Tumebacillus permanentifrigoris

Scientific classification
- Domain: Bacteria
- Kingdom: Bacillati
- Phylum: Bacillota
- Class: Bacilli
- Order: Bacillales
- Family: Alicyclobacillaceae
- Genus: Tumebacillus
- Species: T. permanentifrigoris
- Binomial name: Tumebacillus permanentifrigoris Steven et al. 2008

= Tumebacillus permanentifrigoris =

- Genus: Tumebacillus
- Species: permanentifrigoris
- Authority: Steven et al. 2008

Species of bacterium

Tumebacillus permanentifrigorisis is a species of Gram positive, strictly aerobic, bacterium. The cells are rod-shaped and form spores. It was first isolated from a 9-meter-deep permafrost sample from the Canadian high Arctic.
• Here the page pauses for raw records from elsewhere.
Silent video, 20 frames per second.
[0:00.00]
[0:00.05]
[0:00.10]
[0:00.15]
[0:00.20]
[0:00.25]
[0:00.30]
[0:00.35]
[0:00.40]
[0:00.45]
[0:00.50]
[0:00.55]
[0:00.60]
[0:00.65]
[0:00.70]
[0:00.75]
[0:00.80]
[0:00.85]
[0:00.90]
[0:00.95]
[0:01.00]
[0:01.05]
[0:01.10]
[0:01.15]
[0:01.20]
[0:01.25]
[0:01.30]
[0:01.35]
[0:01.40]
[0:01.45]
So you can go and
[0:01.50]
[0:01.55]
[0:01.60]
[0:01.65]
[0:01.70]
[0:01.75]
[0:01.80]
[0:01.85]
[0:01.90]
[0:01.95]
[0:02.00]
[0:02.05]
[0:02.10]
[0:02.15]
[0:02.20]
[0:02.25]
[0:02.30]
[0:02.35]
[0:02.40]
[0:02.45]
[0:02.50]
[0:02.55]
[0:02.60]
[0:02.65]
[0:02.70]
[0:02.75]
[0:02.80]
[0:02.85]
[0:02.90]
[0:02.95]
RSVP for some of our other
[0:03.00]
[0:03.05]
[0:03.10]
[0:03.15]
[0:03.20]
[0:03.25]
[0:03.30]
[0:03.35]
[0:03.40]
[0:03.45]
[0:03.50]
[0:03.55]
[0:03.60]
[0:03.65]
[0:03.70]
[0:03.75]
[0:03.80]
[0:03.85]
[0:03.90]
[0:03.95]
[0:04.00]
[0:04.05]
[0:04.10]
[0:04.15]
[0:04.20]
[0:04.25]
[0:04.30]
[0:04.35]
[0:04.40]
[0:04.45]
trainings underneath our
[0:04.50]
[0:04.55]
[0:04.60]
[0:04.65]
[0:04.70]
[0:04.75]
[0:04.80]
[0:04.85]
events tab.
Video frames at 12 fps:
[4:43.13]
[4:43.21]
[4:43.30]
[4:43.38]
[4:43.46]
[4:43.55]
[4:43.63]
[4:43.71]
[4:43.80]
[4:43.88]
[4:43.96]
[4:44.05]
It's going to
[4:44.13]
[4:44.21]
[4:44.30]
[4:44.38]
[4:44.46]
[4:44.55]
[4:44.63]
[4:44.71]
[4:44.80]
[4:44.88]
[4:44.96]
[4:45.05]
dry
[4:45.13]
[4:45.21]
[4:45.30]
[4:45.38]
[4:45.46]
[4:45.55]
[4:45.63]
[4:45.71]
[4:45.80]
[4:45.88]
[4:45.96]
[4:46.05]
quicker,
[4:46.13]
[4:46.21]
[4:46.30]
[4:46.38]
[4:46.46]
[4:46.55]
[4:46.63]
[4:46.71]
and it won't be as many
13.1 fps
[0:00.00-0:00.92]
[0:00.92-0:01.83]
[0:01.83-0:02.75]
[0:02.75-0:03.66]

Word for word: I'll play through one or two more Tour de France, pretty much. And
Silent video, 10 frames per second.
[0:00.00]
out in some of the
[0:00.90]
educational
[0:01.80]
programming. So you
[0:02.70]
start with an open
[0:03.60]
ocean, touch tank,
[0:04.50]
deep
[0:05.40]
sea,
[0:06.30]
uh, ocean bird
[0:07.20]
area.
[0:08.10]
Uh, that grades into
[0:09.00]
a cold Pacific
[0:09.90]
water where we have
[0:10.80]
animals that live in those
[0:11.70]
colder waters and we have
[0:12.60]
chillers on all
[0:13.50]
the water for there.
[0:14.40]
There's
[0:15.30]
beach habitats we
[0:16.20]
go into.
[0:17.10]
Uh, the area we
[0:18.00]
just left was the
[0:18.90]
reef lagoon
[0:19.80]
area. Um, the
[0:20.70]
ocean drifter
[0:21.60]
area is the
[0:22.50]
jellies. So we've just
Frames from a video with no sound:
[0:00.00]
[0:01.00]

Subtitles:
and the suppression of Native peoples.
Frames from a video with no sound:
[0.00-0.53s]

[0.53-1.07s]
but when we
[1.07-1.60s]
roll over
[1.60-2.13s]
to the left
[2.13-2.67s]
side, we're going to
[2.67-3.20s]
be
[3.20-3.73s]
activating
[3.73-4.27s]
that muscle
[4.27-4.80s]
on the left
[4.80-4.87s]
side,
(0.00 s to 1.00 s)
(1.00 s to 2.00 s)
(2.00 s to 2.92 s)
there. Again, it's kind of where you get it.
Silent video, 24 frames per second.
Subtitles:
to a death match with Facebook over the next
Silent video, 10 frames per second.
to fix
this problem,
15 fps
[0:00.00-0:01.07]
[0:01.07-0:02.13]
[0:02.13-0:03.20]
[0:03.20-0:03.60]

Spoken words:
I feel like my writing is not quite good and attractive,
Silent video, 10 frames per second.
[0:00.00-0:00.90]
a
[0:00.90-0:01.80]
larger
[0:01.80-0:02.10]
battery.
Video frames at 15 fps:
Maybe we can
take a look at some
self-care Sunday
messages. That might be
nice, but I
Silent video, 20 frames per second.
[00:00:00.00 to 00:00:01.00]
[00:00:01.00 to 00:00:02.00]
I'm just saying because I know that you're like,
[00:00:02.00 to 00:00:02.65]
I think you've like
The species was first described in 2008, and the name refers to its original isolation from permafrost. T. permanentifrigoris was the first species in the new genus, Tumebacillus, and is the type species for the genus. The isolate may have survived 5000–7000 years in ice before being discovered.

The optimum growth temperature for T. permanentifrigoris is 25-30 °C, and can grow in the 5-37 °C range and in pH 5.5-8.9. The bacterium would not grow in liquid broth media, but formed yellow colonies on agar.